The thrill of discovery…and the agonizing work to discover a smoking gun

According to the Daily News, “City may again face fatal-crane lawsuit.”

You might remember that in 2008, two construction workers died when an enormous building crane that had been inadequately maintained collapsed on them. The families of the workers sued.

One of the original defendants was the City of New York, because the City’s Department of Buildings bears some responsibility for the integrity of machinery used in construction. That is, the owner of the equipment must inform the DOB whether the equipment was operating with replacement parts after being repaired and, I suppose, the DOB must sign off on the equipment or reject its use.

The City was dismissed from the case because a DOB official swore “in depositions that he had never been notified that the crane was operating with repaired parts…”

Now, here’s the part that gets thrilling:

Shortly after the city was cleared of liability, somebody moved some furniture and found [a] letter [from the crane’s owner to the DOB, stating that the crane had been repaired] near a desk where [the DOB official who had testified] sat and the Department of Investigations shared it with the families’ lawyers who exploded with fury this week.

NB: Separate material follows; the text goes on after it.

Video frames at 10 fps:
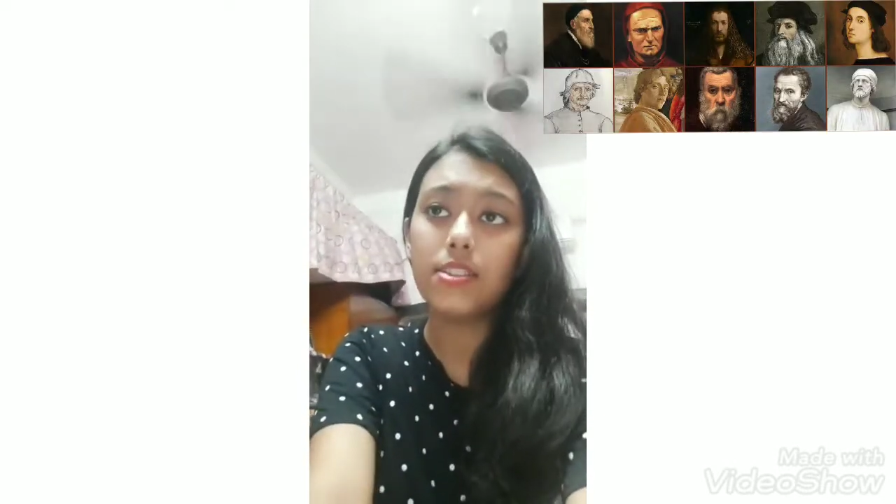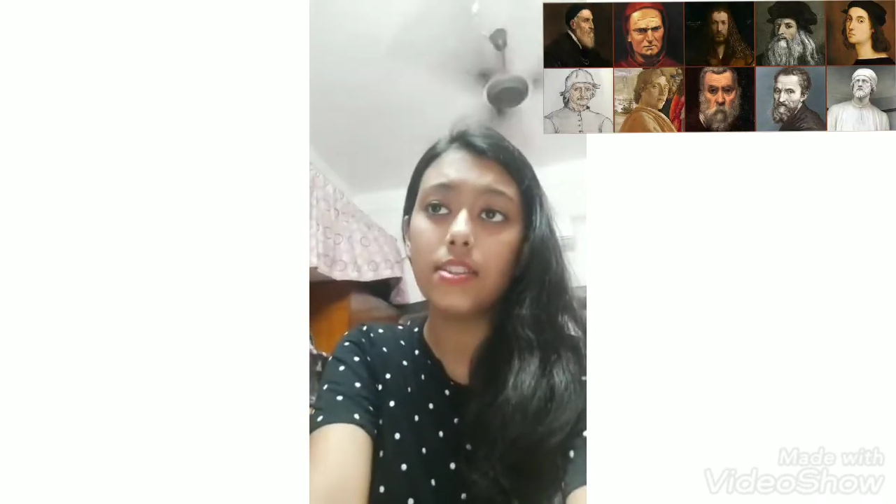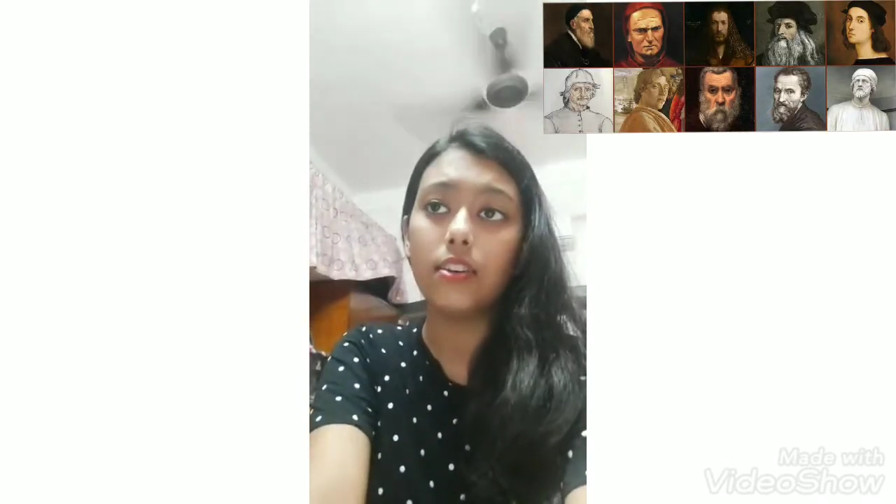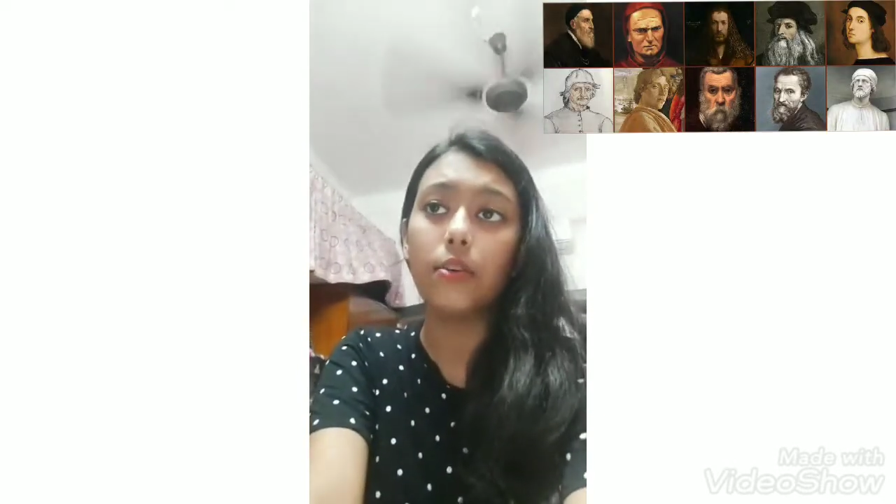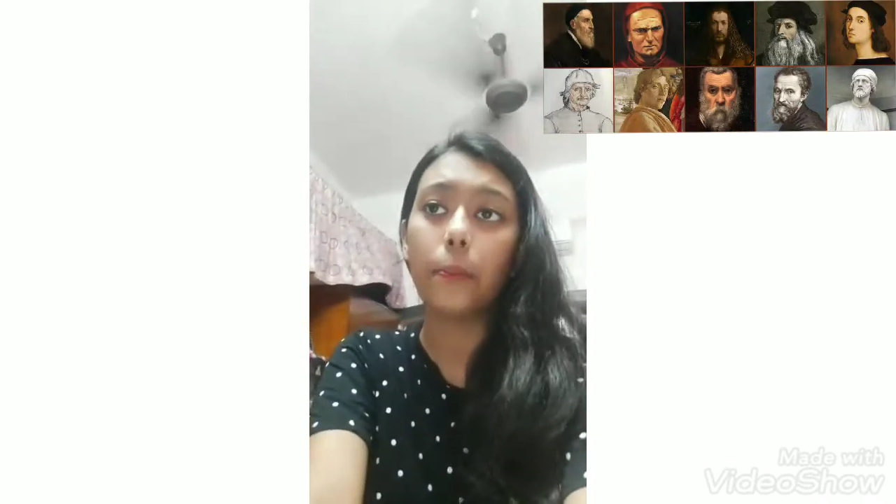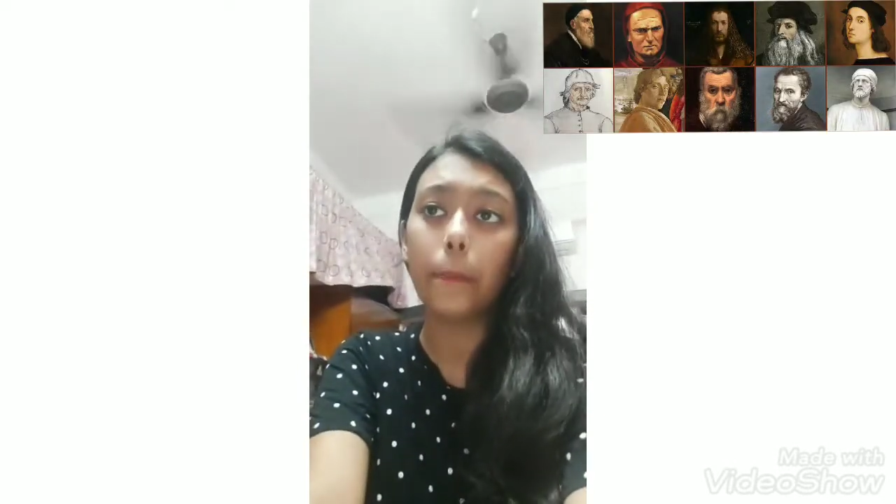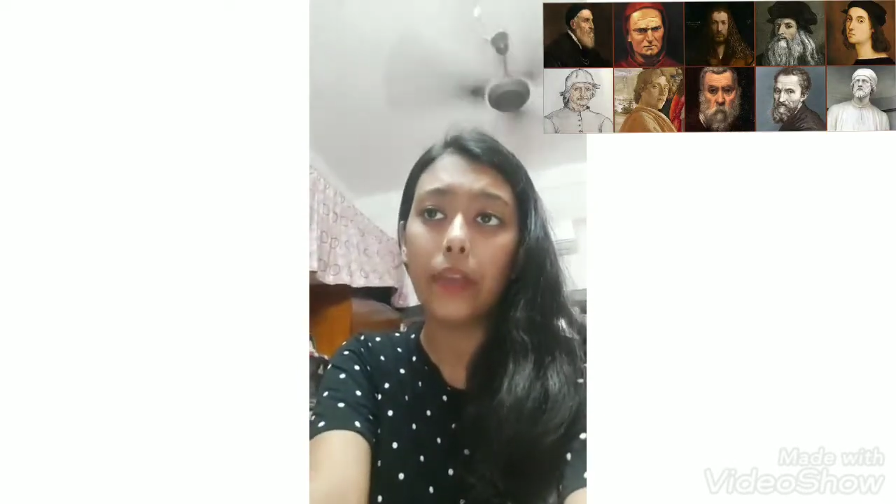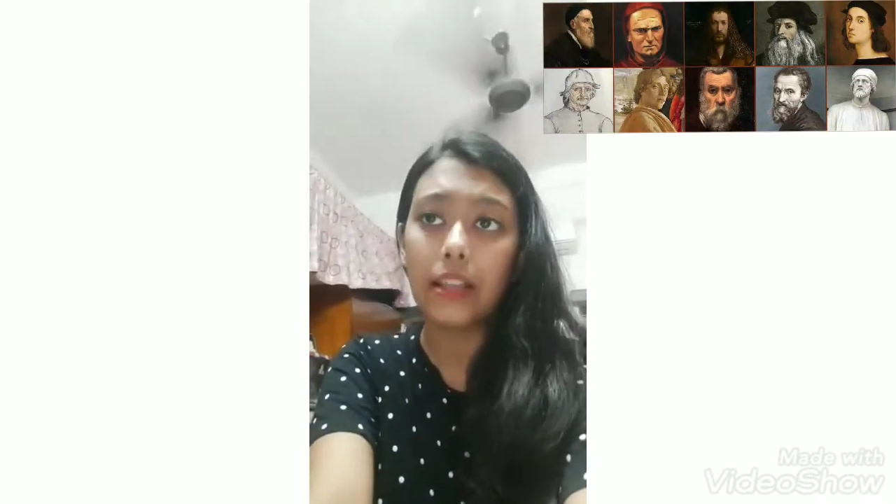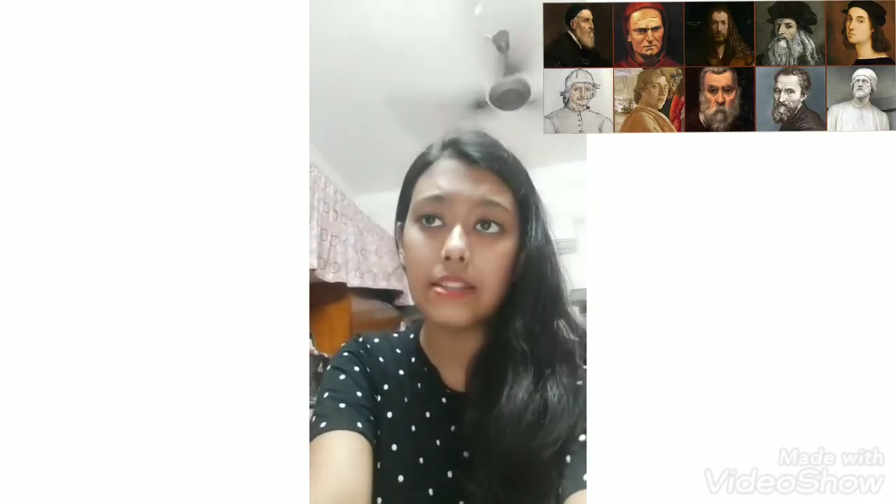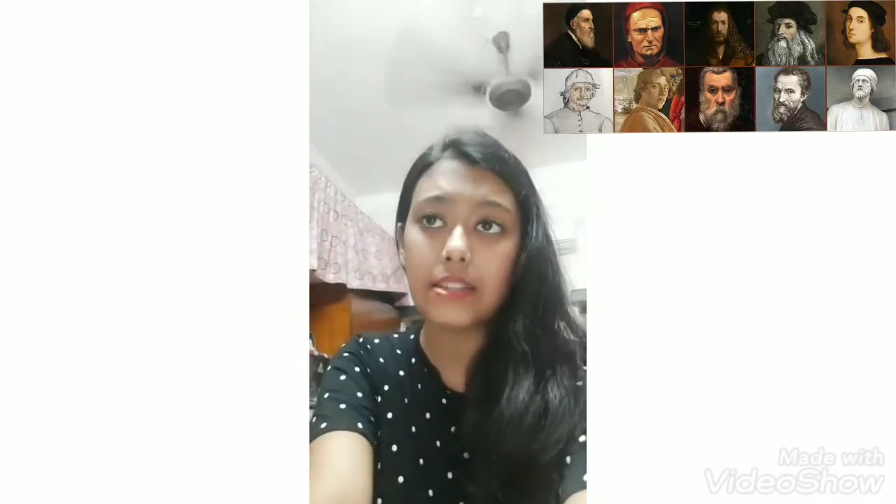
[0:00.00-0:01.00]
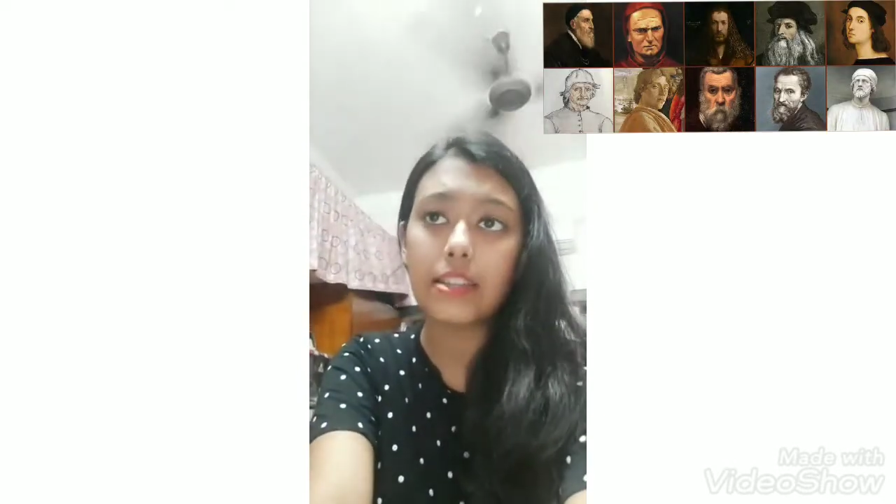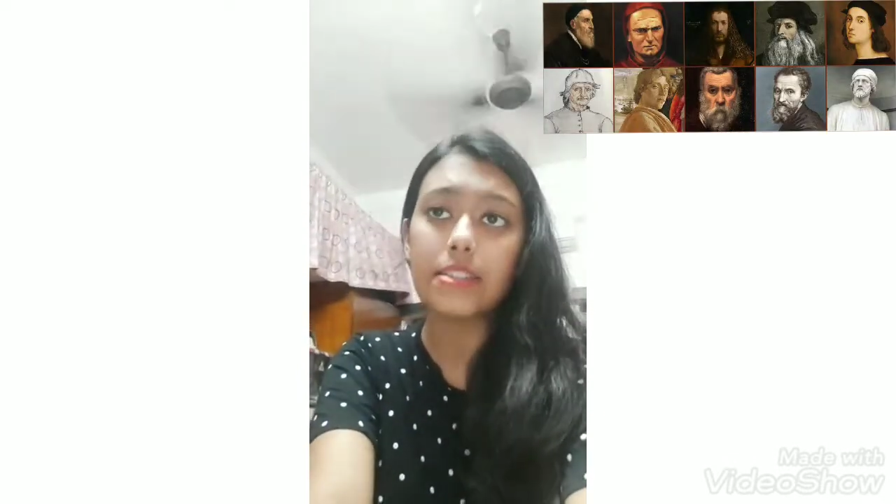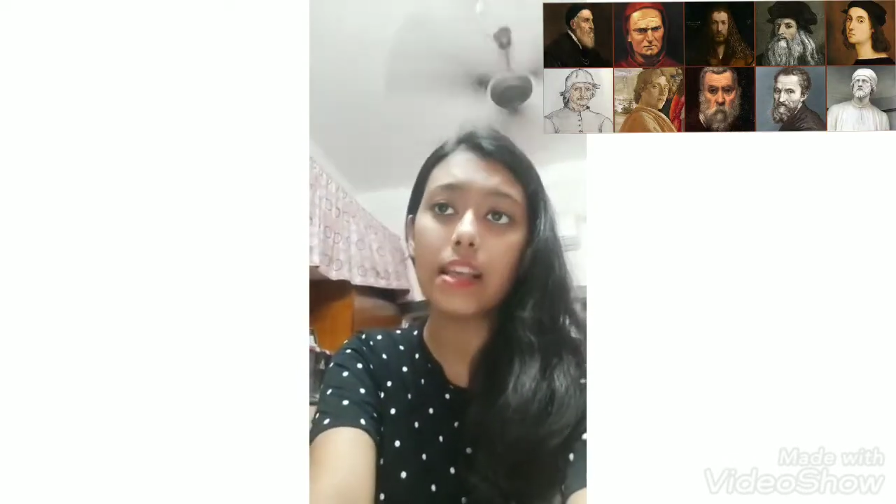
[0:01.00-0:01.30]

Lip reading: the paintings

“They denied they ever had this letter and then coincidentally, right after the judge’s ruling, they turned it over buried in 9,000 pages of material that we mostly had already,” [Susan] Karten [the plaintiffs’ lawyer] said. [My emphasis]

Whether the City actively buried that letter isn’t as important to me as the bolded portion, above. In order to find that letter, Susan Karten and her co-counsel, Bernadette Panzella, had to read through every one of 9,000 pages of documents turned over to them.

It is acknowledged legal game-playing to turn over thousands of pages, often out of any kind of order, thinking that a careless or overwhelmed plaintiff’s lawyer will overlook the one important document buried in the pile. (I once faced something like 30 transfile boxes of discovery thrown into the boxes in no particular order.)

Really good lawyers — and/or their really terrific paralegals — must log in and read every single item. Obviously, that’s what Karten and Panzella did in this case, and did it twice.

And later, when I get to Sidebar‘s discovery stage, I’ll be advising plaintiffs to do the logging in and reading yourselves. Not only do you know the path of the lawsuit represented by these documents better than anybody, you’ll be saving your lawyer a lot of work. (Besides, it’s so much more exciting than just sitting around and waiting for your lawyer to do it.)

P.S. Not only have I known plaintiffs’ lawyers who failed to log in and read through every discovered item they received, I’ve known defendants’ lawyers who did not make a log of the discovery documents they themselves turned over. While no lawyer expects a discovery log from the opposition, no lawyer should be turning over documents without making a log for himself.

And what an unpleasant surprise that can be for lawyers during depositions — when documents they turned over, but didn’t know existed — get handed back to them as plaintiff’s exhibits!